In this study, we investigated whether cognitive and subjective effects ascribed to microdosing can be induced by expectations alone. We recruited psychedelic‐naive participants and applied placebo manipulation, verbal suggestion, contextual factors, and false feedback stimuli to induce expectations. We applied a within‐subjects design ﴾N = 60﴿ with two conditions: In the microdosing condition, we led participants to believe they ingested a microdose of psilocybin truffles, while in the placebo condition they ingested an empty capsule. We randomized the order of the conditions between participants, and decorated the experiment rooms to look ‘psychedelic’. During the onset of expected microdosing effects, participants were shown a 40‐minute video clip of images gathered by the Hubble‐telescope while listening to a psychedelic‐assisted therapy playlist. We provided them false feedback of visual distortions by making the color saturation more intense and periodically fluctuating to insinuate sub‐hallucinogenic psychedelic effects. In the placebo condition, they watched an unedited version of the same video clip. Participants were told that we were interested in how psilocybin affects their state of consciousness in combination with listening to music and watching visual imagery. We administered a baseline measure of trait absorption, the 5D‐ASC questionnaire to assess their acute experience, and behavioral measures of creativity, subjective sense of awe, and biological motion detection. We told participants that psilocybin microdoses were expected to influence all of these variables.

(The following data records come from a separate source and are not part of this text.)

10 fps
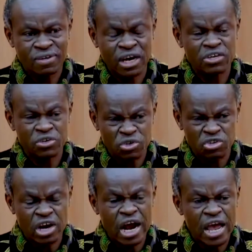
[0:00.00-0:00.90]
can you
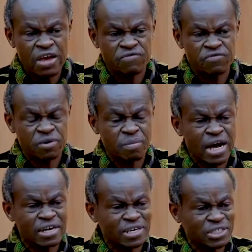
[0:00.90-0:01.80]
drive from
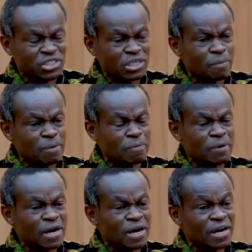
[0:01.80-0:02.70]
Addis
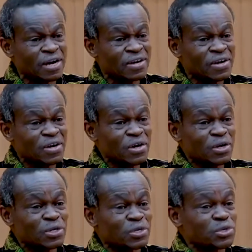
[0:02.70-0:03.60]
Ababa
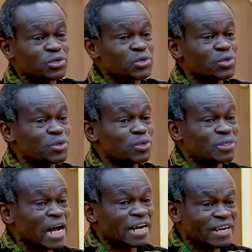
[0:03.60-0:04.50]

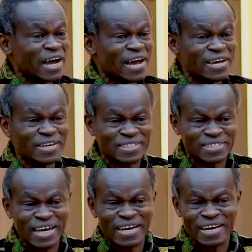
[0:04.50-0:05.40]
to Dakar in
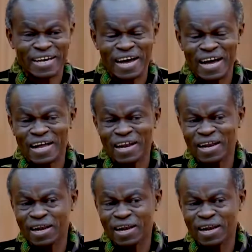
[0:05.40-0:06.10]
Senegal?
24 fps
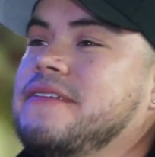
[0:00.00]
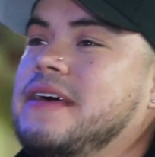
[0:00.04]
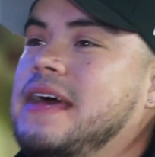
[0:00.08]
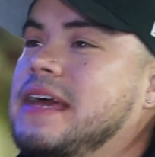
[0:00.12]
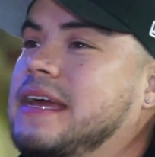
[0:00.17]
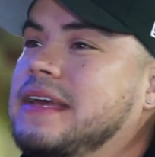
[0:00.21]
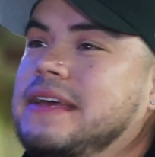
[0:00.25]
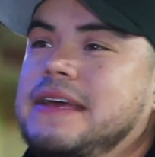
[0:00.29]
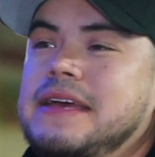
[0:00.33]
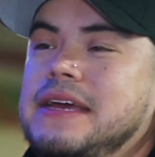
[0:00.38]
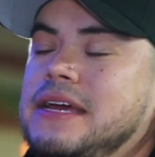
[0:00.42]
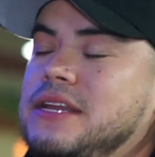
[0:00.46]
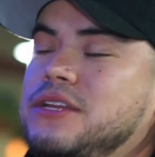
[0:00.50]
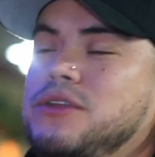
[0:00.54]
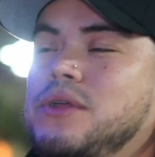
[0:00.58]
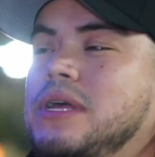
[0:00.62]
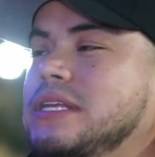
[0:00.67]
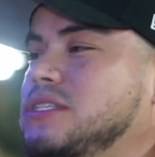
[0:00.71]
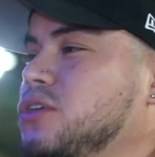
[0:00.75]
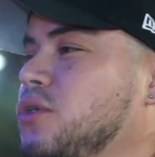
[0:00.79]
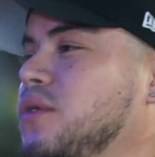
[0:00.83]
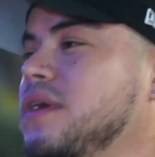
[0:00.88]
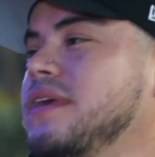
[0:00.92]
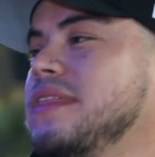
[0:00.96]
Like,
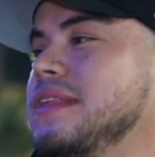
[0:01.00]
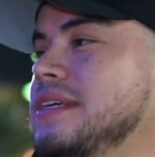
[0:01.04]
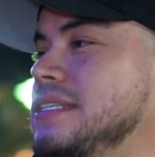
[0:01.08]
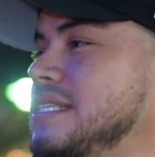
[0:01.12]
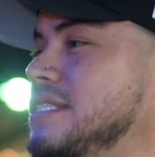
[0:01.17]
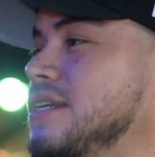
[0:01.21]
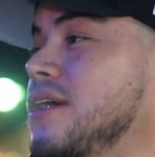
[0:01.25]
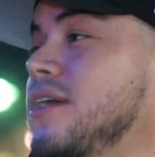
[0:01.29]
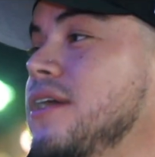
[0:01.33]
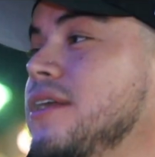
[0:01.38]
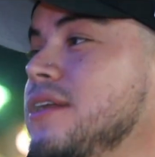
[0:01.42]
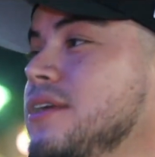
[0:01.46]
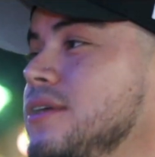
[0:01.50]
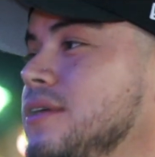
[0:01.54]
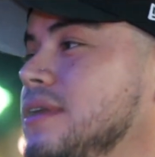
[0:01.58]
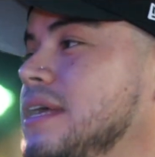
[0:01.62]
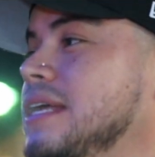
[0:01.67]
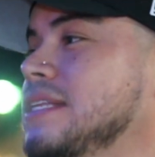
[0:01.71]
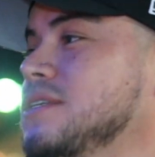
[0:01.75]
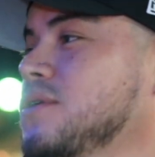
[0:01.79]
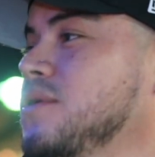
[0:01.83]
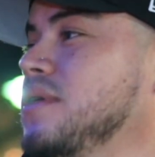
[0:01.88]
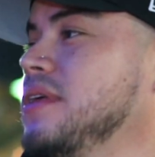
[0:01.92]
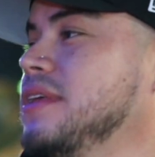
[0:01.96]
dude, it's only the start, dude.
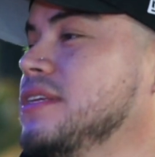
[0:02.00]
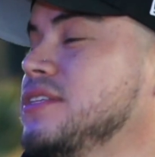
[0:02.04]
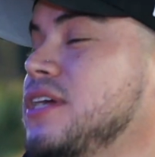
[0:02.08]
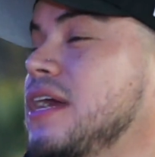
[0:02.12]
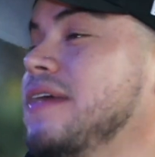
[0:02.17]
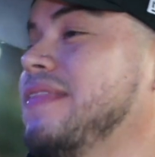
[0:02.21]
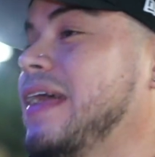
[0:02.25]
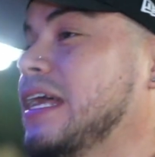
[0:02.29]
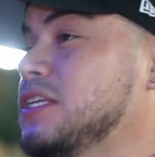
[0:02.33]
It's only the start.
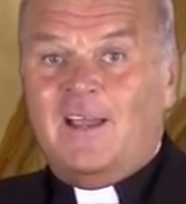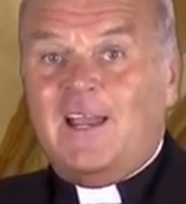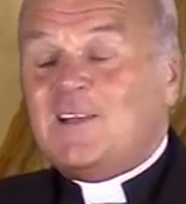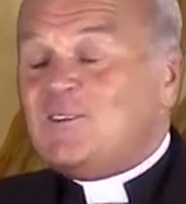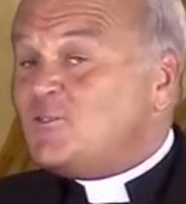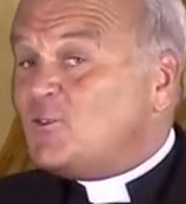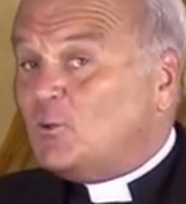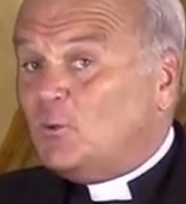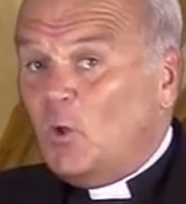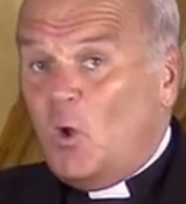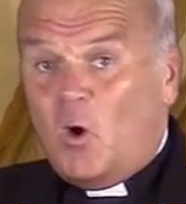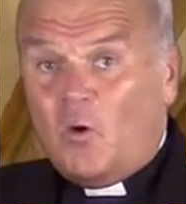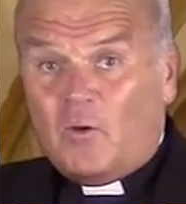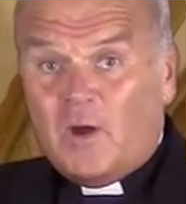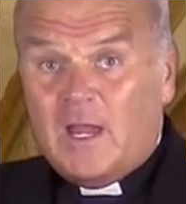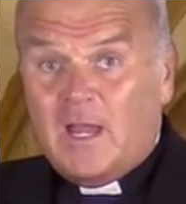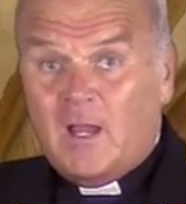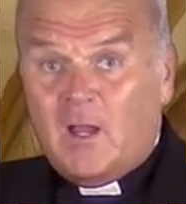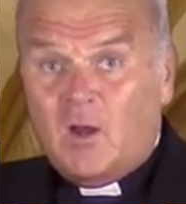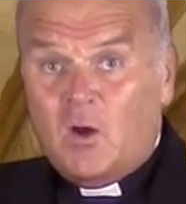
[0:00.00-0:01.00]
His
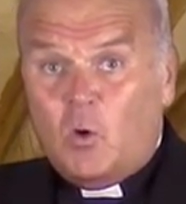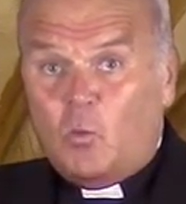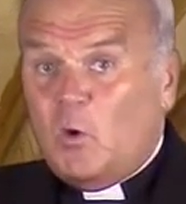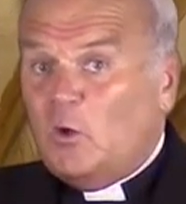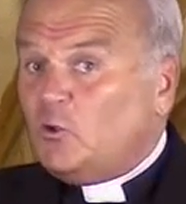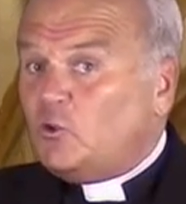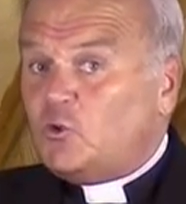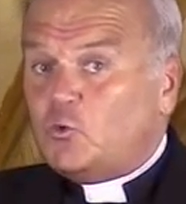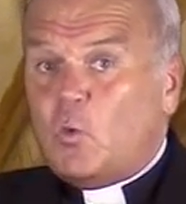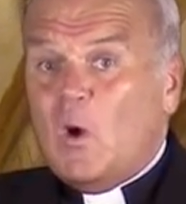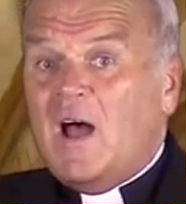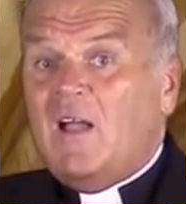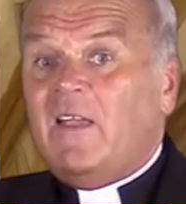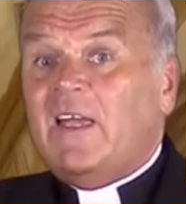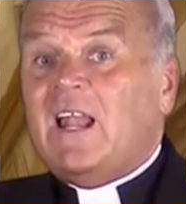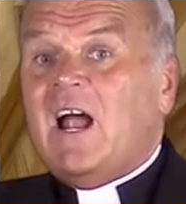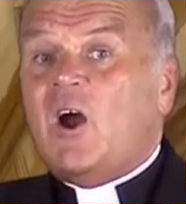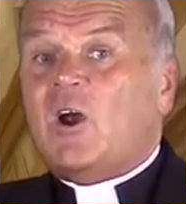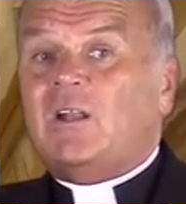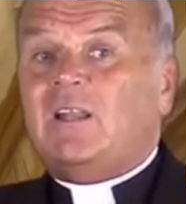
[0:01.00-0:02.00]
glory will
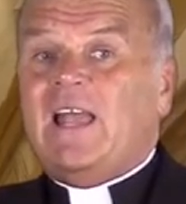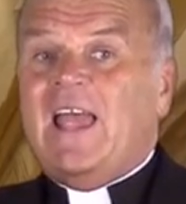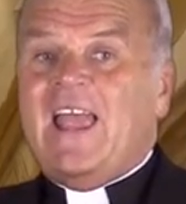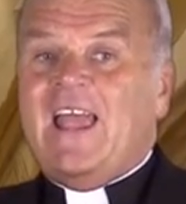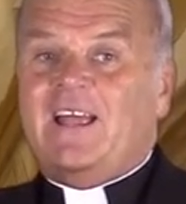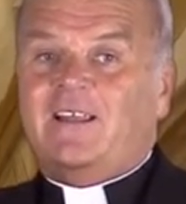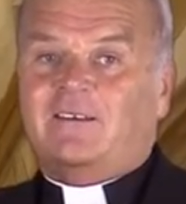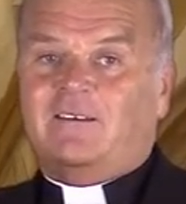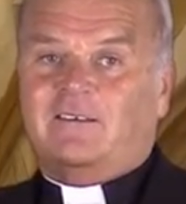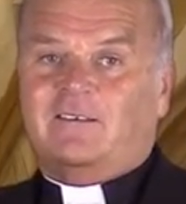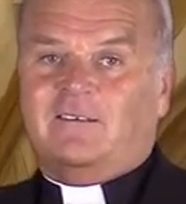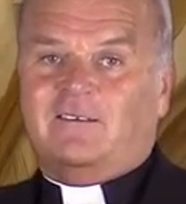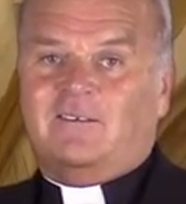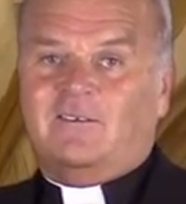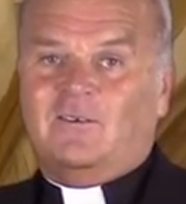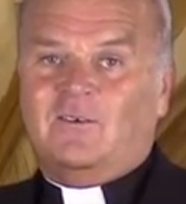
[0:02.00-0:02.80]
dwell in our land.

We hypothesize that the placebo manipulation positively biased subjective ratings, including alterations of consciousness, the sense of awe, their confidence ratings during biological motion detection. We expect that participants to score higher on divergent thinking in the creativity task, in line with previous research on creativity and alcohol that yielded increased scores in divergent thinking during the placebo condition ﴾Benedek et al., 2017﴿. Preliminary data analysis of participants’ acute experience shows increased scores on all dimensions of the 5D‐ASC, except auditory distortions.